╭─ Excerpted data

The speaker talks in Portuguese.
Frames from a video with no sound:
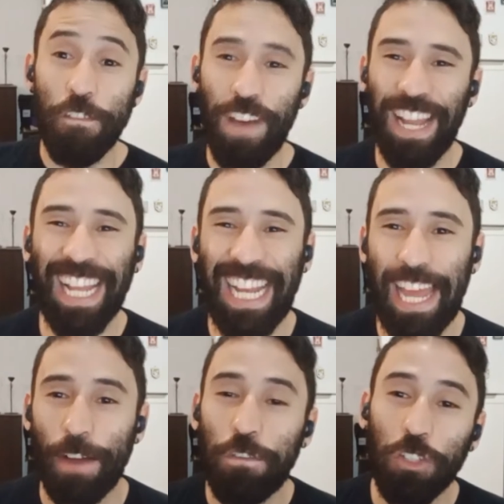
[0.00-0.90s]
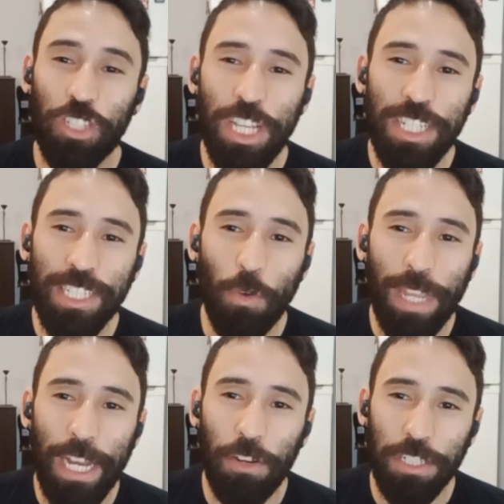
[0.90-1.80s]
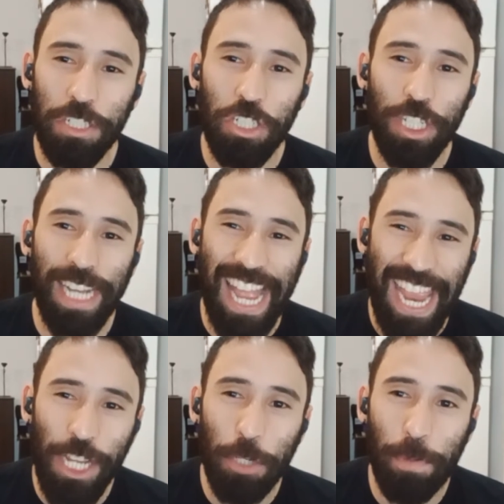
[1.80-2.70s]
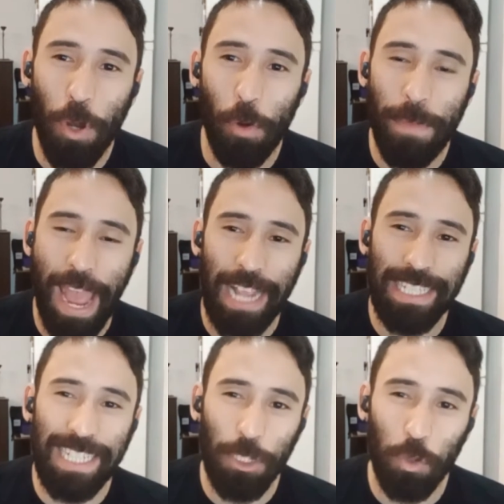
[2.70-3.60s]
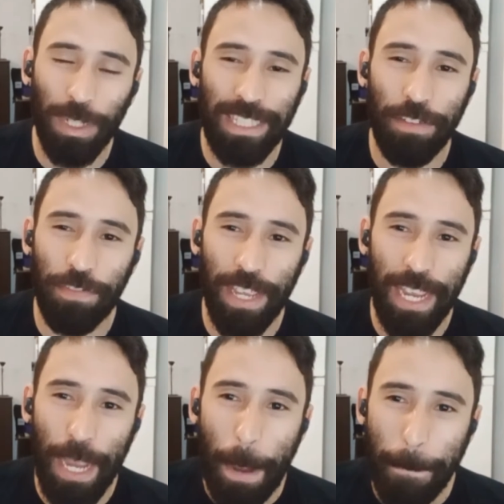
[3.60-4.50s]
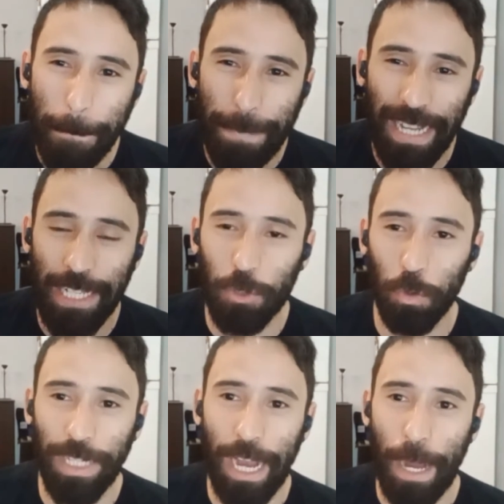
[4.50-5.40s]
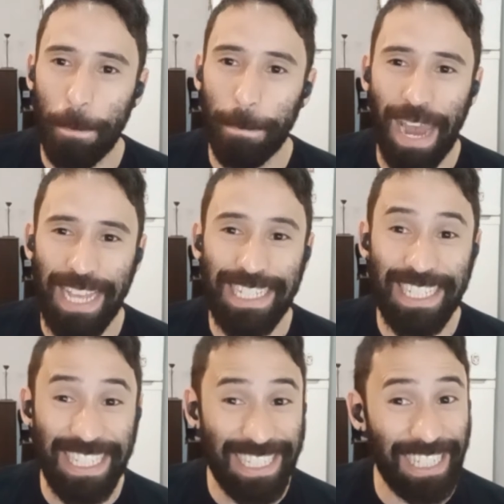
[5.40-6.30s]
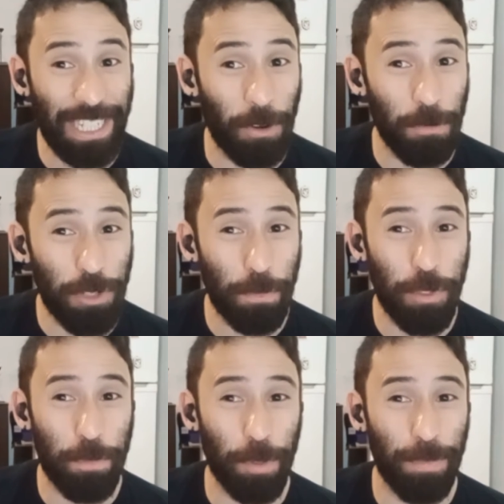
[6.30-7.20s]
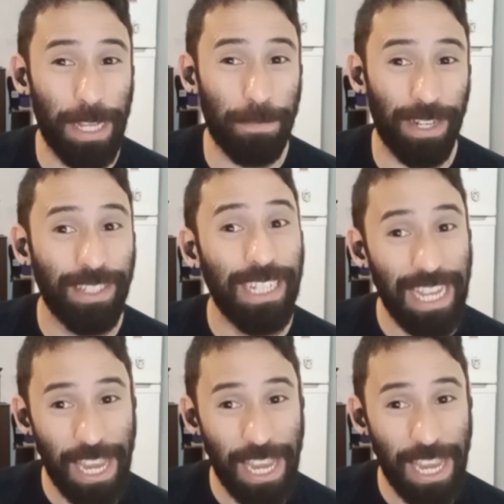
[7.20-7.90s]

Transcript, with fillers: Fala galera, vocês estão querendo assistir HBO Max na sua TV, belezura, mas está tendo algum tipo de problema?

╰─

Exercise aim
Could you output all the entries above exactly as written, leaving out the pictures?

Exercise response
The speaker talks in Portuguese.
Frames from a video with no sound:
[0.00-0.90s]
[0.90-1.80s]
[1.80-2.70s]
[2.70-3.60s]
[3.60-4.50s]
[4.50-5.40s]
[5.40-6.30s]
[6.30-7.20s]
[7.20-7.90s]

Transcript, with fillers: Fala galera, vocês estão querendo assistir HBO Max na sua TV, belezura, mas está tendo algum tipo de problema?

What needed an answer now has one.